Wash and pick some rice quite clean, stew it very gently in a small quantity of veal or rich mutton broth, with an onion, a blade of mace, pepper and salt. When swelled, but not boiled to a mash, dry it on the shallow part of a sieve before the fire, and either serve it dry, or put it in the middle of a dish, and pour hot gravy round it.

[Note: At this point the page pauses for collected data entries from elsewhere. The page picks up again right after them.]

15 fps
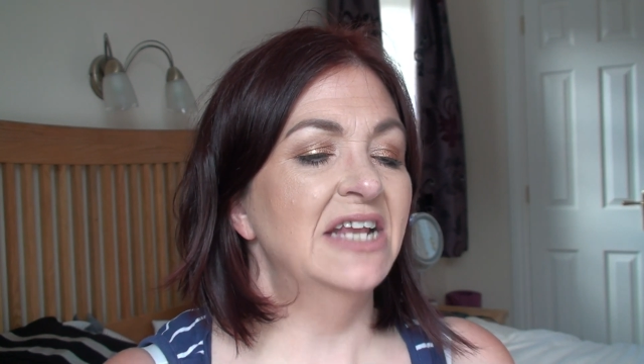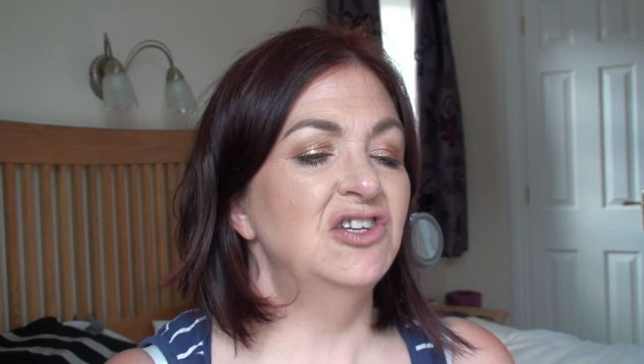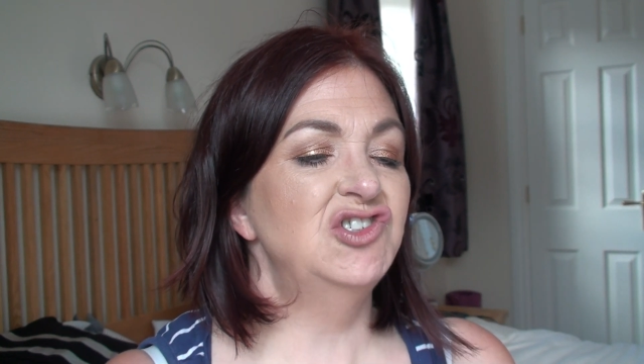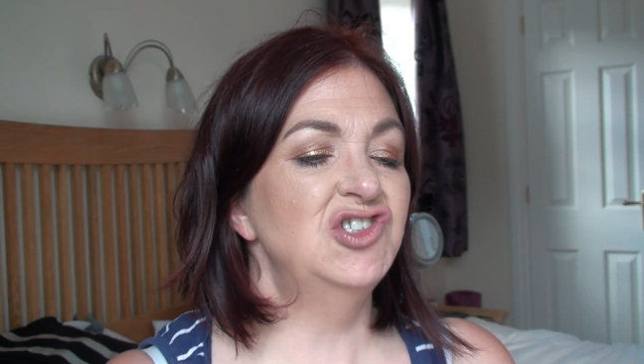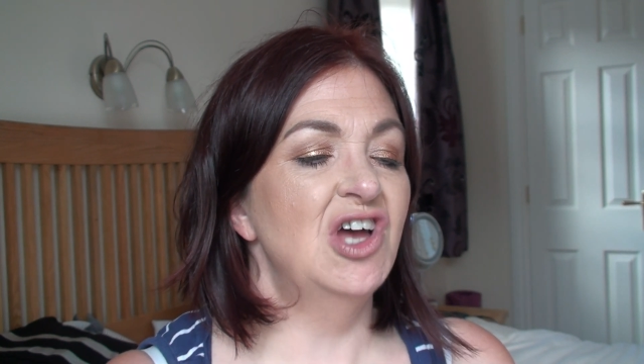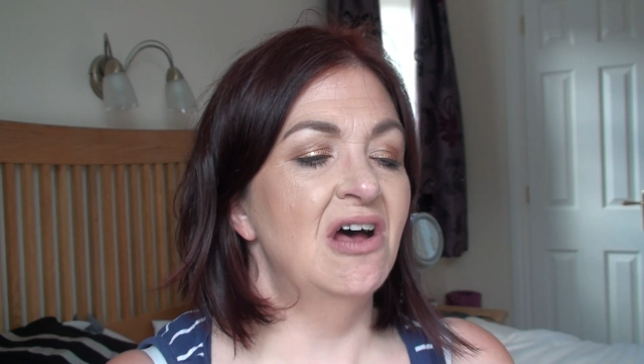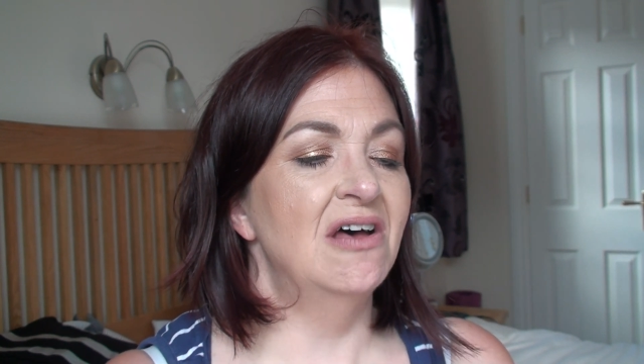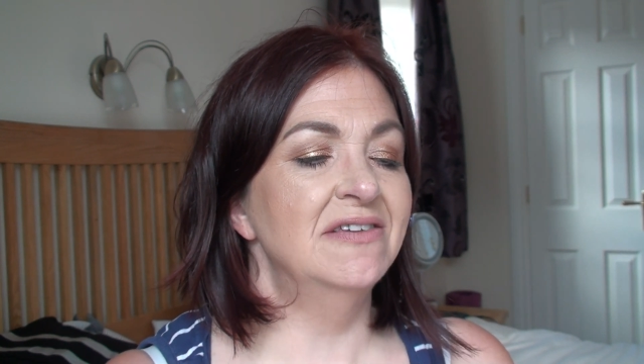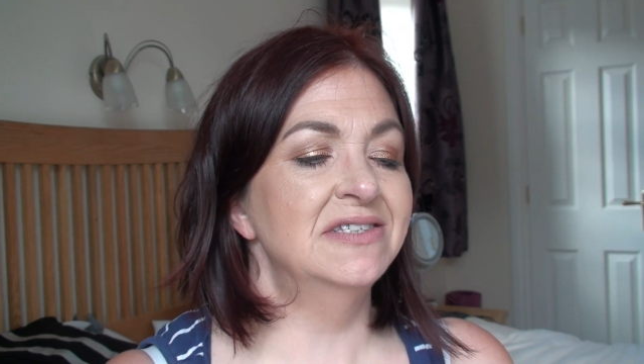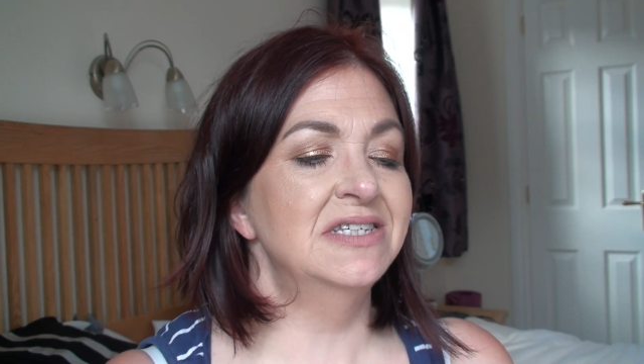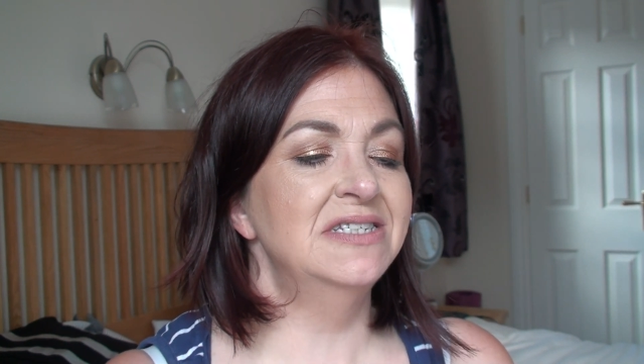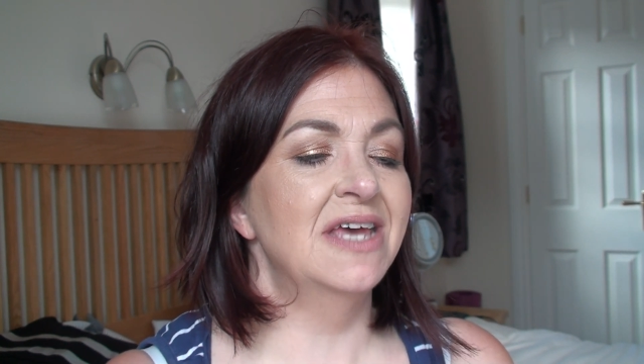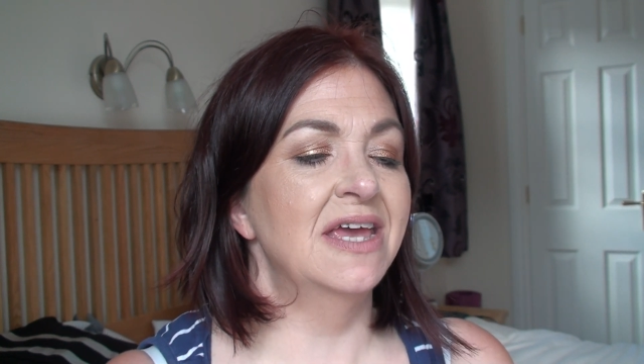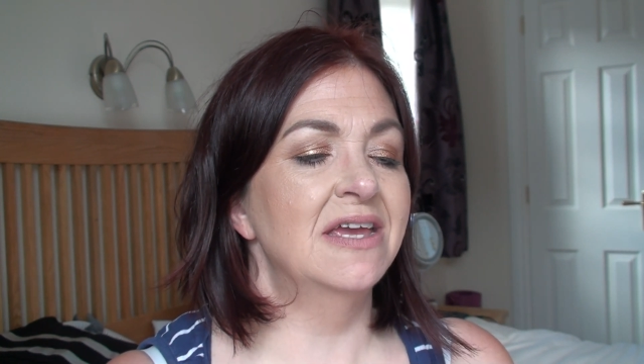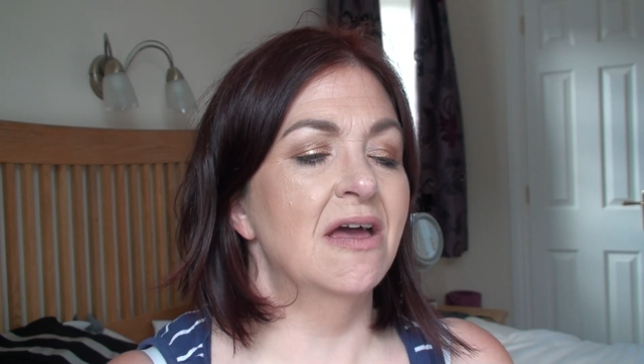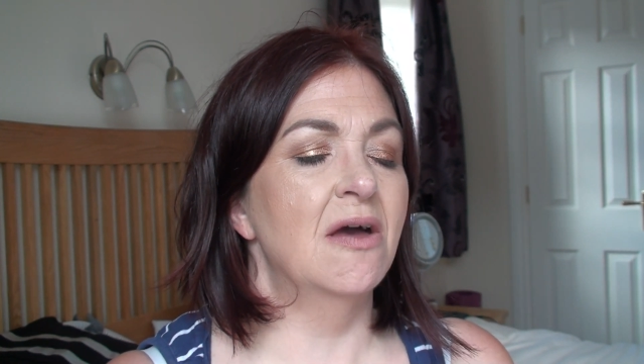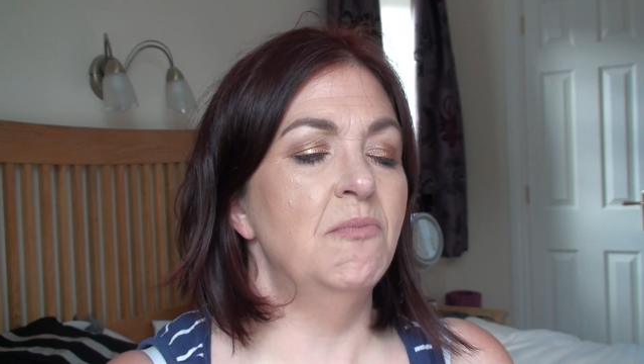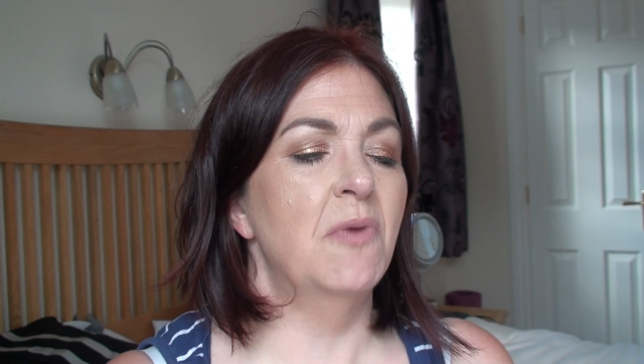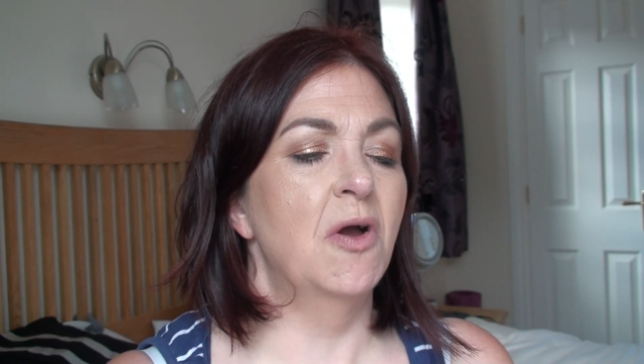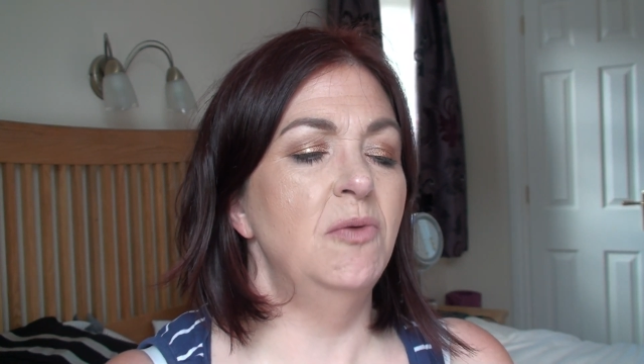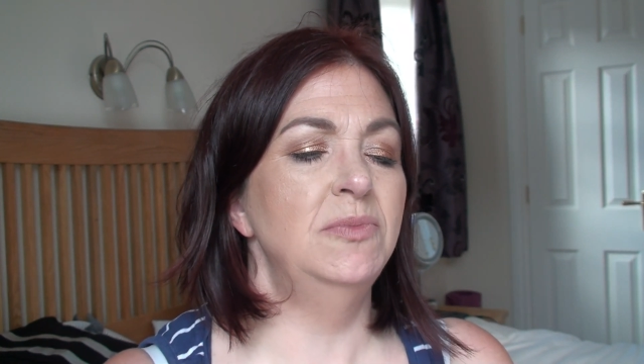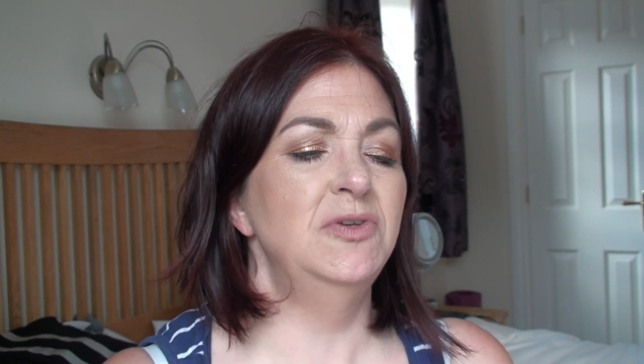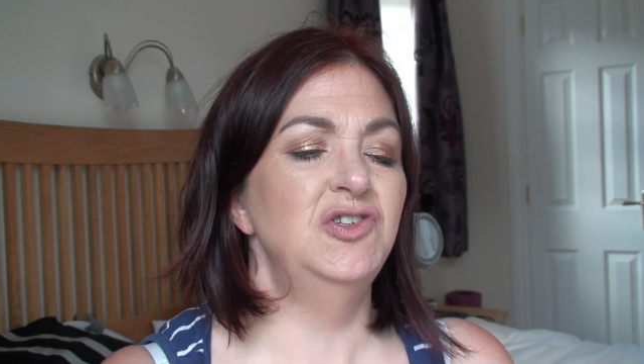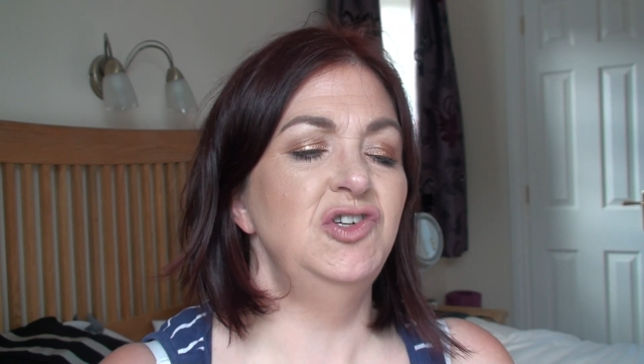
a chance to take a momentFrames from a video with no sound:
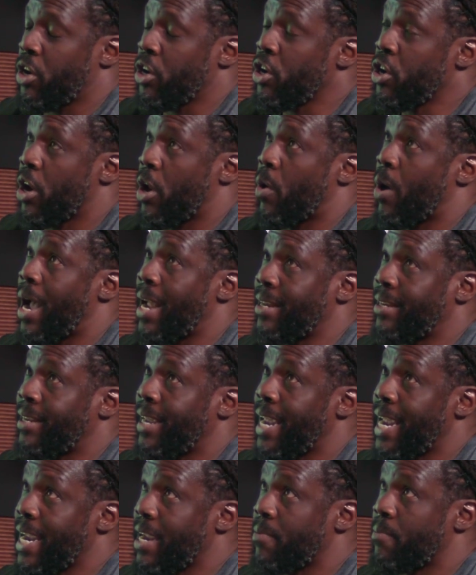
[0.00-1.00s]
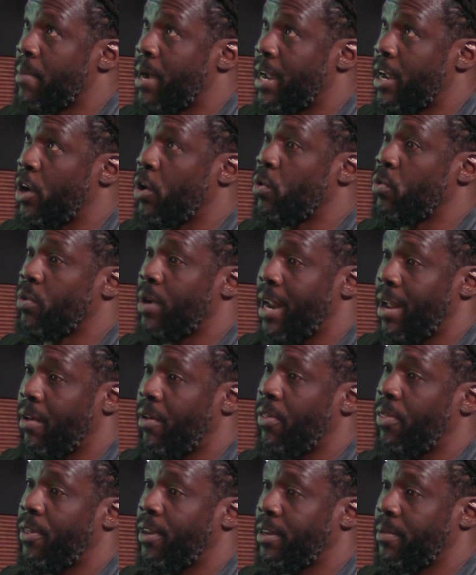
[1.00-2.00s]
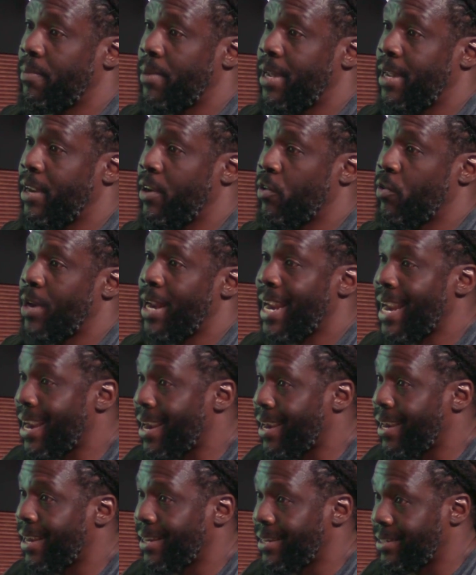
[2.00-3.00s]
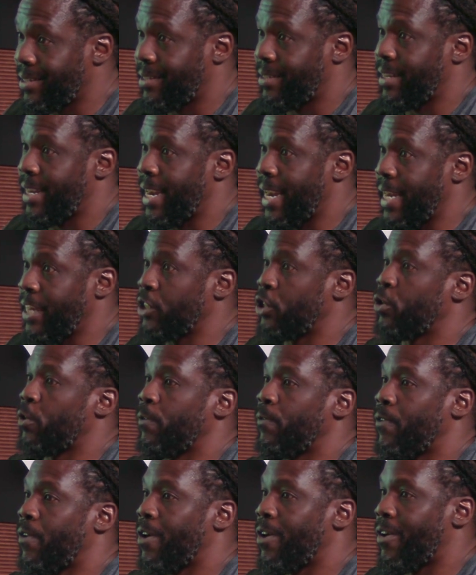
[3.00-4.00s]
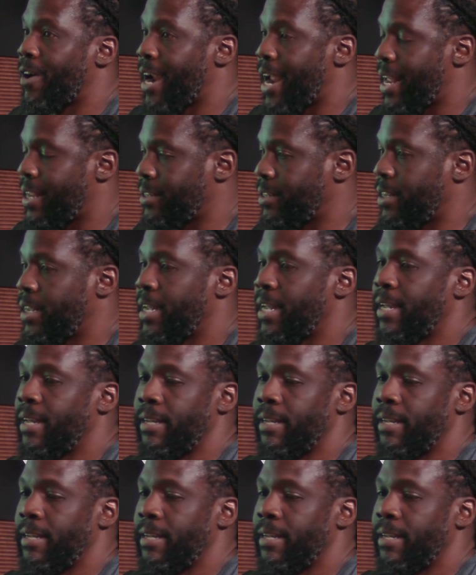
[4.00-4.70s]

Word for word: you know, I take my own health into my own hands insofar as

Make a good puff-paste, and sheet your dish; cut the veal into pieces, season it with pepper, mace, and nutmeg, finely beat, and a little salt; lay it into the crust, with lambstones, sweetbreads, the yolks of hard eggs, an artichoke bottom boiled, and cut in dice, and the tops of asparagus; put in about half a pint of water, lay pieces of butter over the top, put on the lid, and ornament it to your fancy. In a quick oven about an hour and an half will bake it. Make a caudle for it thus: take half a pint of strong veal broth, a gill of white wine, and the yolks of three eggs; set this over the stove, and keep it stirring; put in some grated nutmeg, and a little salt; when it boils, if there is any scum, take it off; pour in a gill of cream, keep it stirring till it simmers, then take the lid of your pie off carefully, and pour the caudle over it, shake it round, lay on the lid as exact as you can, and send it to table. You may do lamb this way.


Wash a dish with the white of eggs. Make several divisions with mashed potatoes and yolks of eggs mixed together and put on the dish, and bake it of a nice color. In the first division put stewed spinach, in the second mashed turnips, in the third slices of carrots, in the fourth some button onions stewed in gravy, or any other kind of vegetables to make a variety.